The Home Office expects 545,000 children aged 11 and over to have their prints taken in 2011, with the figure settling at an annual 495,000 from 2014. Their fingerprints will be held on a database also used by the Immigration and Nationality Directorate to store the fingerprints of hundreds of thousands of asylum seekers.
Not surprising, people are objecting to this idea.
David Davis, the shadow home secretary, said: “This borders on the sinister and it shows the government is trying to end the presumption of innocence. With the fingerprinting of all our children, this government is clearly determined to enforce major changes in the relationship between the citizen and the state in a way never seen before.”
And this is exactly what the government wants. They will do whatever they can to put innocent citizens into a database, thereby, taking away any assumption of innocence. As a bonus, these children will also be required to travel up to 80 miles so that they can hand over their fingerprints.
Teenagers in America are also able to be tracked in their cars.
A digital camera attached to his rear-view mirror sent a signal to a remote computer, which triggered an e-mail to Connolly’s father. Later the parents were able to examine a video recording of the 10 seconds before and after their son had braked.

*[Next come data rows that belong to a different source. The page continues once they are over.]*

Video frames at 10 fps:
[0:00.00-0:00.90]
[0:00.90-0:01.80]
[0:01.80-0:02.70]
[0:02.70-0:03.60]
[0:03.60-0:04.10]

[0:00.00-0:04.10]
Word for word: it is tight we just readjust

Such devices have been in tracker-trailers (lorry to you Brits) for some time but are now available for teenagers due to the increase in teen accidents. At the moment, these devices are in the trial phase and being used only for those that are considered high risk. The devices are free and “nervous” parents can rest easy that they can log into a site and see what their child is up to.
Well, if you cannot trust your child without spying on him, then maybe he/she isn’t deserving of a driver’s license and the keys to the car.

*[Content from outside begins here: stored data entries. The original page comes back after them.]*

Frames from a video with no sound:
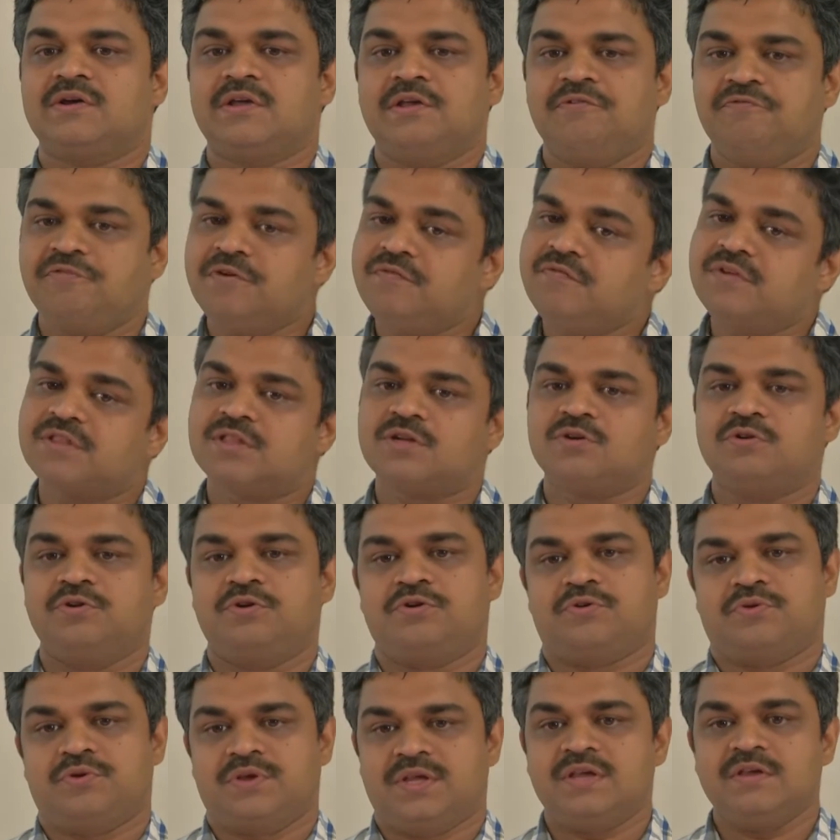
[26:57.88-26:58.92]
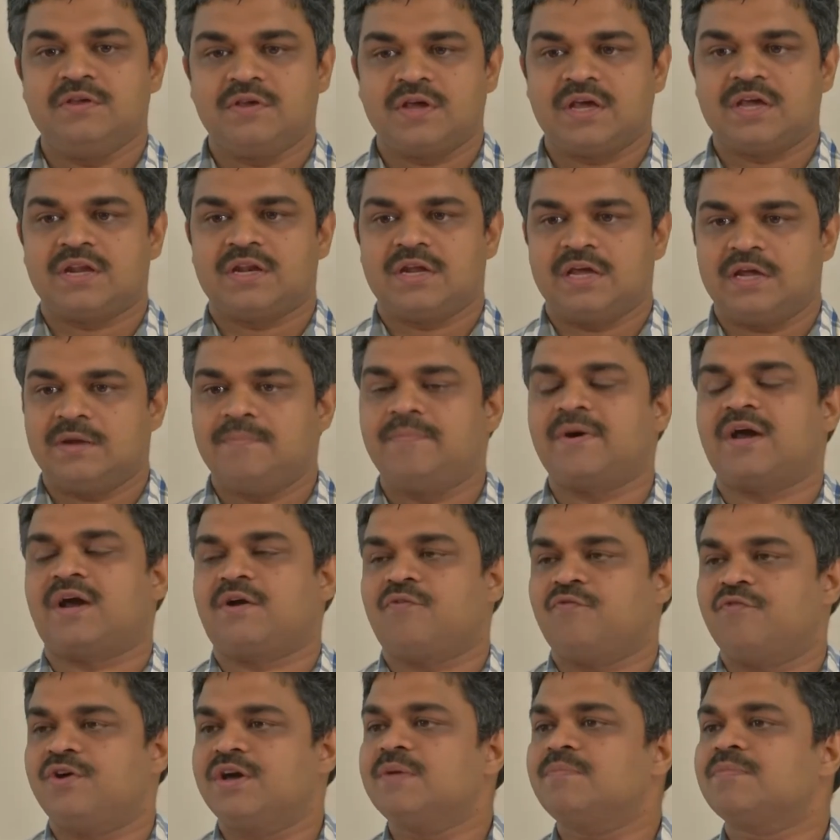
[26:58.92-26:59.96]
even without drawing you can get
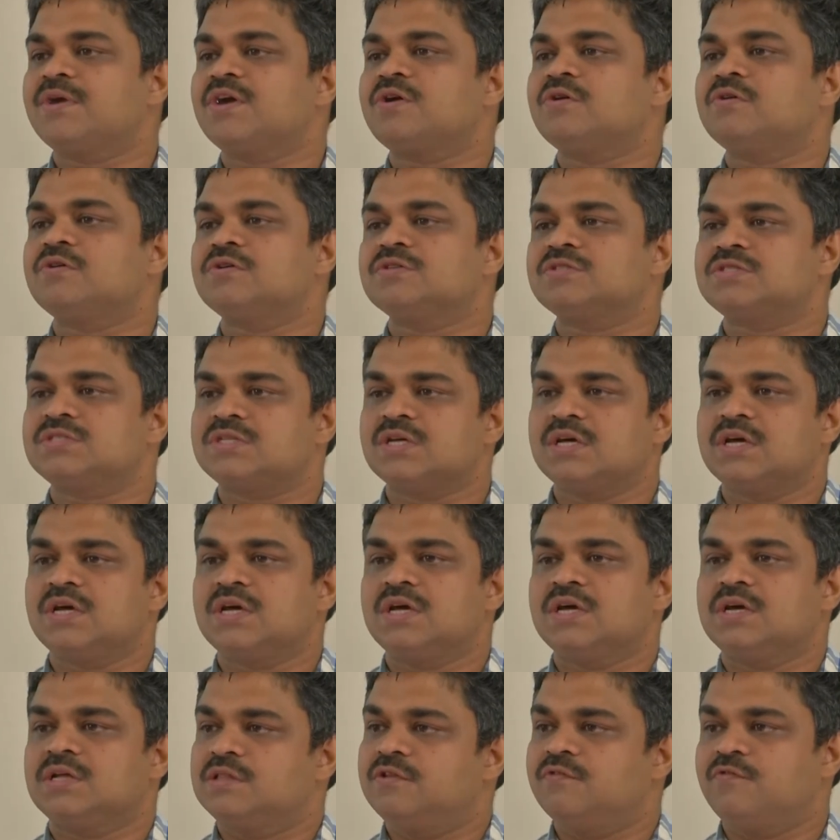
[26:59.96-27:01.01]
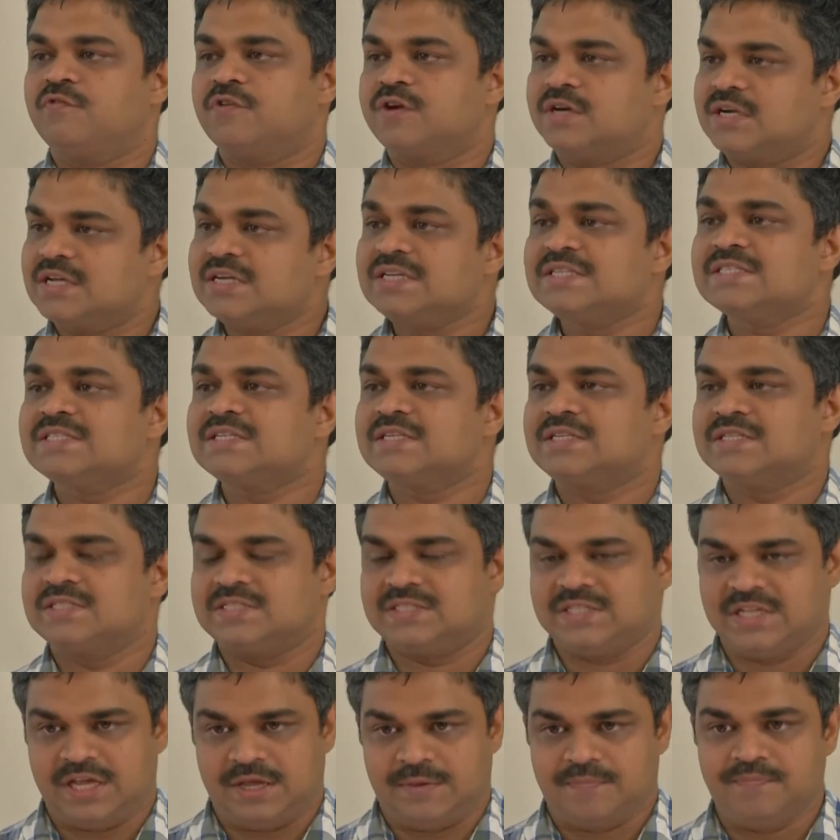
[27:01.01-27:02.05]
back. Why? Because the vertex set is
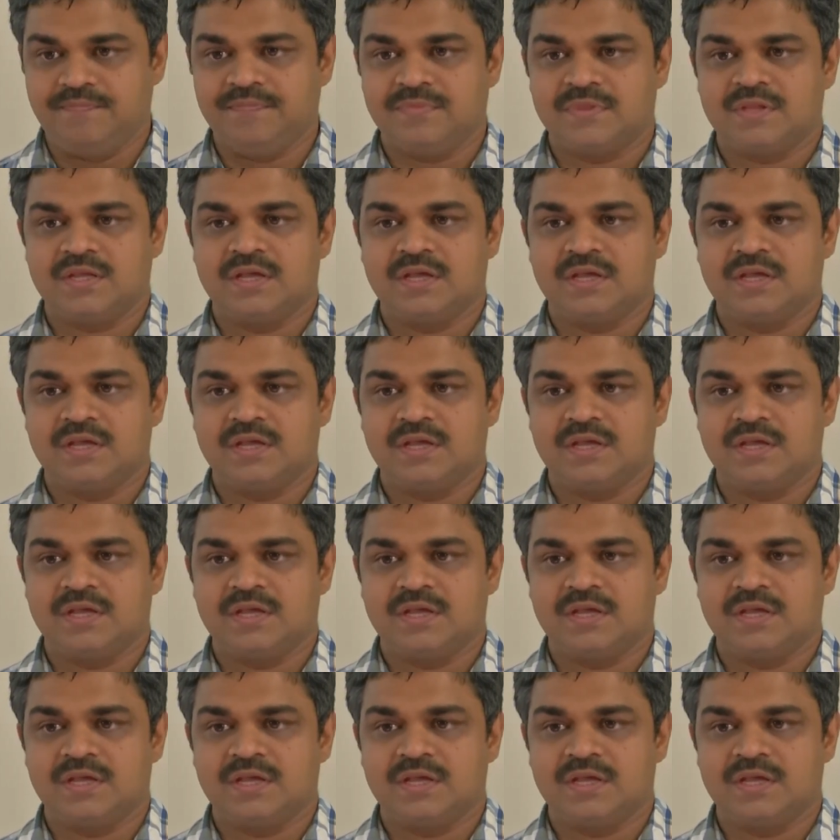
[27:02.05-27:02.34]
same.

“In some videos we’ve seen kids text-messaging, fiddling with the stereo and talking over their shoulders to their friends while they were driving,” said Steve Witmer of American Family Insurance. He said a pilot scheme for 60 families in Minneapolis had reduced risky driving by 70%.
I see adults doing this every single day. How long before this trial phase is made mandatory for everyone?

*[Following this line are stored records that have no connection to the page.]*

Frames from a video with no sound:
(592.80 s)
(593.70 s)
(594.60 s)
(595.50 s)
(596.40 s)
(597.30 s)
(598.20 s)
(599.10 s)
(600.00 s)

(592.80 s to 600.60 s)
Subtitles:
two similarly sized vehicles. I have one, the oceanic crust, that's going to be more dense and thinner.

Finally, we all know that we should monitor our children ourselves and see how they are progressing. This way we can identify problems they are having and, possibly, correct them before it’s too late.
Every nursery, childminder and reception class in Britain will have to monitor children’s progress towards a set of 69 government-set “early learning goals”, recording them against more than 500 development milestones as they go.
Great, the babysitter gets to rat your child out to the baby police as well as the nursery and kindergarten teachers. By the time they reach age five, they will be assessed again. Then, the database of assessments on the child will be required to be turned over to the Department for Education and Skills.
If nurseries or other care providers want to opt out of the new requirements, for example because they follow an educational philosophy that introduces reading at a later age, they will have to apply for an exemption, and would have to forfeit any state funding.
Since this will all be in full swing by 2008, it will now only take one generation, instead of the assumed two, to instill in the citizens that tracking is normal and a right of the government.
There is very little opposition to any of these schemes, leading governments to believe they can get away with such policies and, most likely, go further. The media is indirectly complicit by barely covering these stories. There is never enough controls in place for the government. They will continue to enact these policies until people start fighting back. We are not here to serve the government. The government is here to serve us. We are their masters. Start acting like it.